Los resúmenes de IA de Google habían vinculado falsamente a las dos editoriales con estafas, trampas de suscripción y prácticas comerciales dudosas, mezclando información sobre otras empresas genuinamente problemáticas con las demandantes y estableciendo conexiones que no aparecían en ninguna de las fuentes enlazadas. Las editoriales descubrieron el contenido difamatorio cuando clientes potenciales comenzaron a cancelar pedidos y socios comerciales plantearon preocupaciones sobre la reputación de las compañías.

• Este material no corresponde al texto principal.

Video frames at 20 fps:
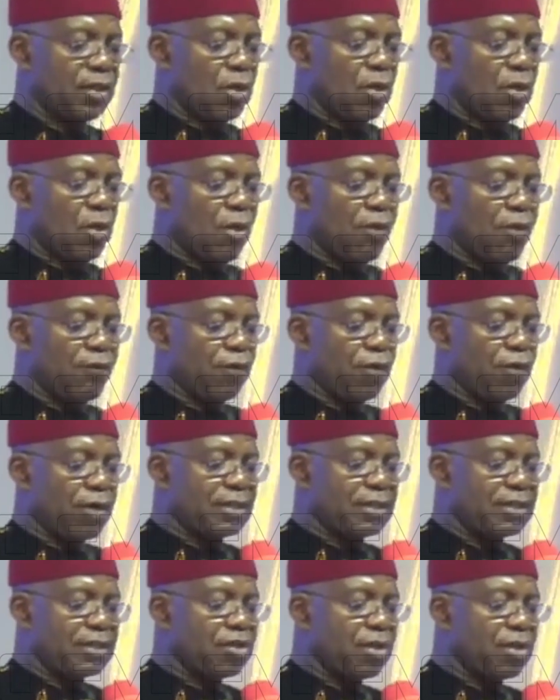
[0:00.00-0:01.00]
or for
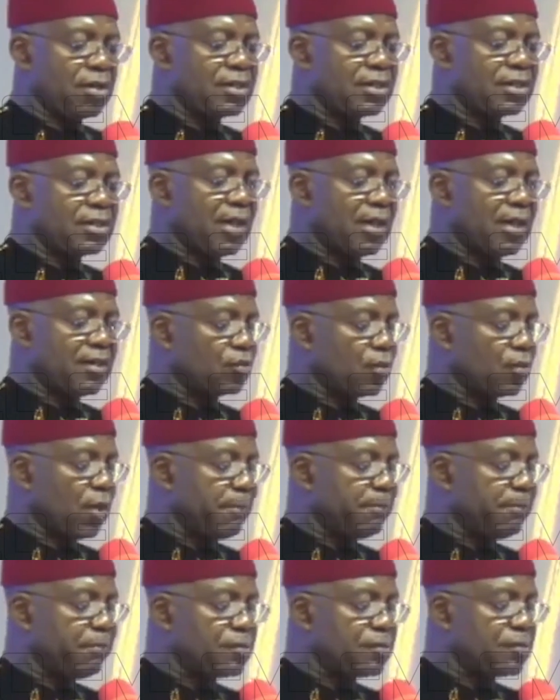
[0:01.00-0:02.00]
religious leaders to
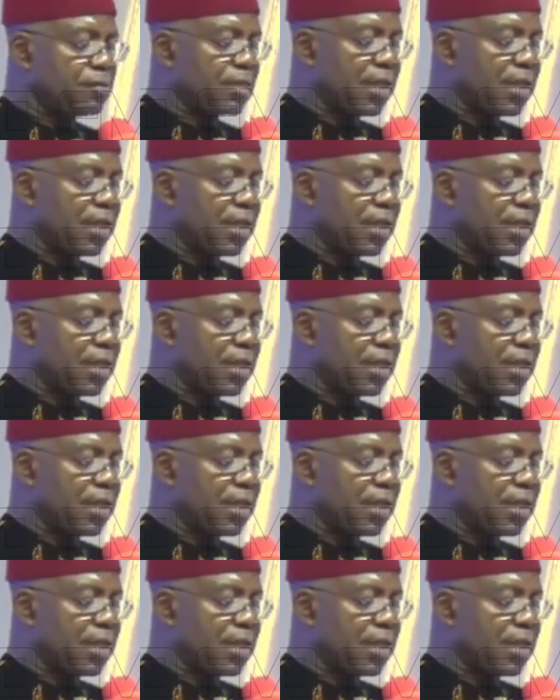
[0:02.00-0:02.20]
abuse their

El tribunal clasificó a Google como infractor directo porque el resumen de IA constituye contenido propio de Google, no simplemente una lista de resultados de búsqueda que dirigen a sitios web de terceros. La distinción resulta crucial: la jurisprudencia anterior había protegido ampliamente a los operadores de motores de búsqueda de la responsabilidad por enlazar contenido de terceros, tratándolos como intermediarios neutrales.
La decisión elimina efectivamente el escudo de responsabilidad de los motores de búsqueda para los resúmenes generados por IA, un principio que, si se confirma en apelación, podría extenderse mucho más allá de Google a todo motor de respuestas basado en IA del mercado. Los expertos legales han señalado que el fallo podría aplicarse igualmente a Copilot de Microsoft, Perplexity y cualquier otro servicio que genere respuestas sintetizadas en lugar de simplemente devolver enlaces.
Google ha rechazado el fallo argumentando que sus resúmenes de IA se basan en información encontrada en la web y que la empresa toma la precisión en serio. Sin embargo, el tribunal señaló que las afirmaciones falsas no aparecían en ninguna de las fuentes vinculadas por el sistema de IA de Google, lo que significa que la inteligencia artificial fabricó conexiones que no existían en los datos subyacentes. Según los analistas, dicho hallazgo socava fundamentalmente la defensa de Google.
Expertos legales de toda Europa han descrito el fallo como uno de los primeros en el mundo en abordar directamente la cuestión de la responsabilidad del contenido de búsqueda generado por IA. Aunque la decisión sigue siendo una medida cautelar de un tribunal regional y no constituye un precedente vinculante, señala una creciente disposición judicial para responsabilizar a las empresas tecnológicas por los resultados de sus sistemas de inteligencia artificial.
El caso llega en un momento crítico mientras los reguladores de todo el mundo luchan por gobernar el contenido generado por IA. La Ley de IA de la Unión Europea, que está siendo implementada gradualmente, establece categorías de riesgo para los sistemas de IA pero no aborda explícitamente la responsabilidad de los resúmenes de búsqueda generados por inteligencia artificial. El fallo de Múnich podría acelerar los esfuerzos legislativos para cerrar esa brecha.